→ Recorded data
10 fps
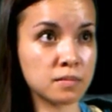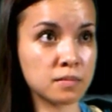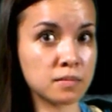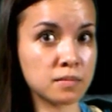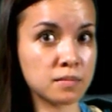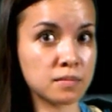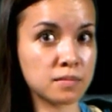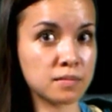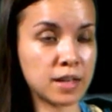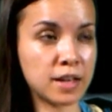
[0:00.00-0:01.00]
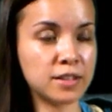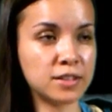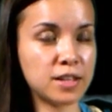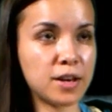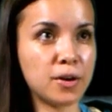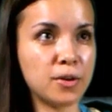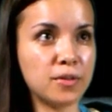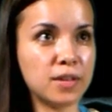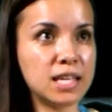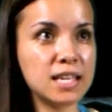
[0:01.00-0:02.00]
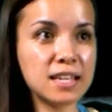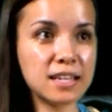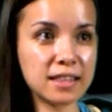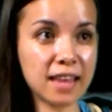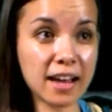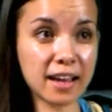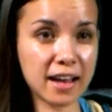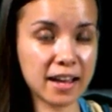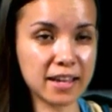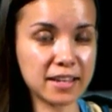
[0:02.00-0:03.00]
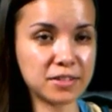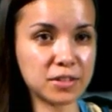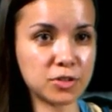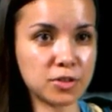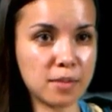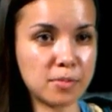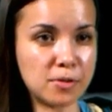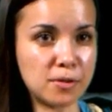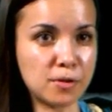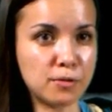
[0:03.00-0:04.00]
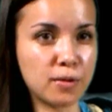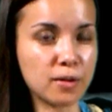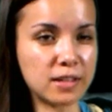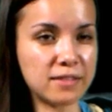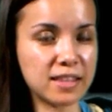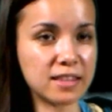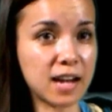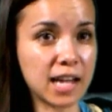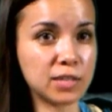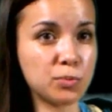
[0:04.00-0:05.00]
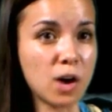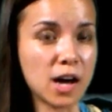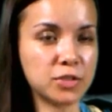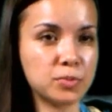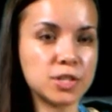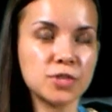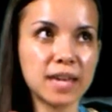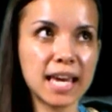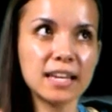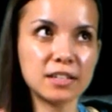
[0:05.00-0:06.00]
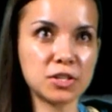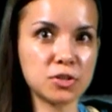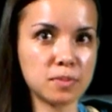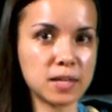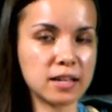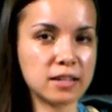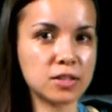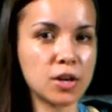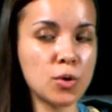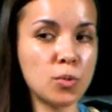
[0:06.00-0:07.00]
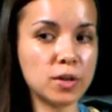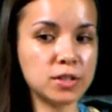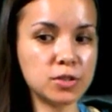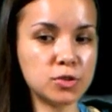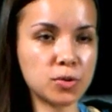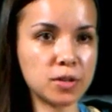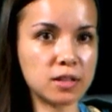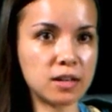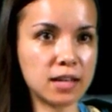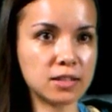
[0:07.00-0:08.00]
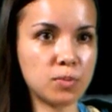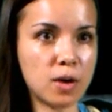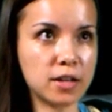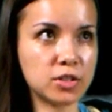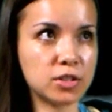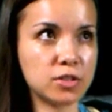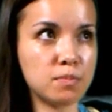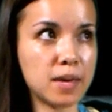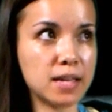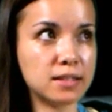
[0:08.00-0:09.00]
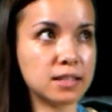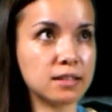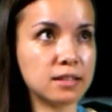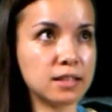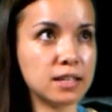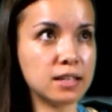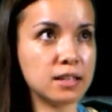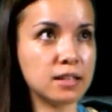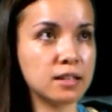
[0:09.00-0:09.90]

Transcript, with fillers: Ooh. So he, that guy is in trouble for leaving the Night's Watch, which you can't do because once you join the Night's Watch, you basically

→ Problem requirements
Transcribe the lines that run from the line bearing "[0:06.00-0:07.00]" through the last line of the data. Keep the wording exact and leave out every picture.

→ Answer to this exercise
[0:06.00-0:07.00]
[0:07.00-0:08.00]
[0:08.00-0:09.00]
[0:09.00-0:09.90]

Transcript, with fillers: Ooh. So he, that guy is in trouble for leaving the Night's Watch, which you can't do because once you join the Night's Watch, you basically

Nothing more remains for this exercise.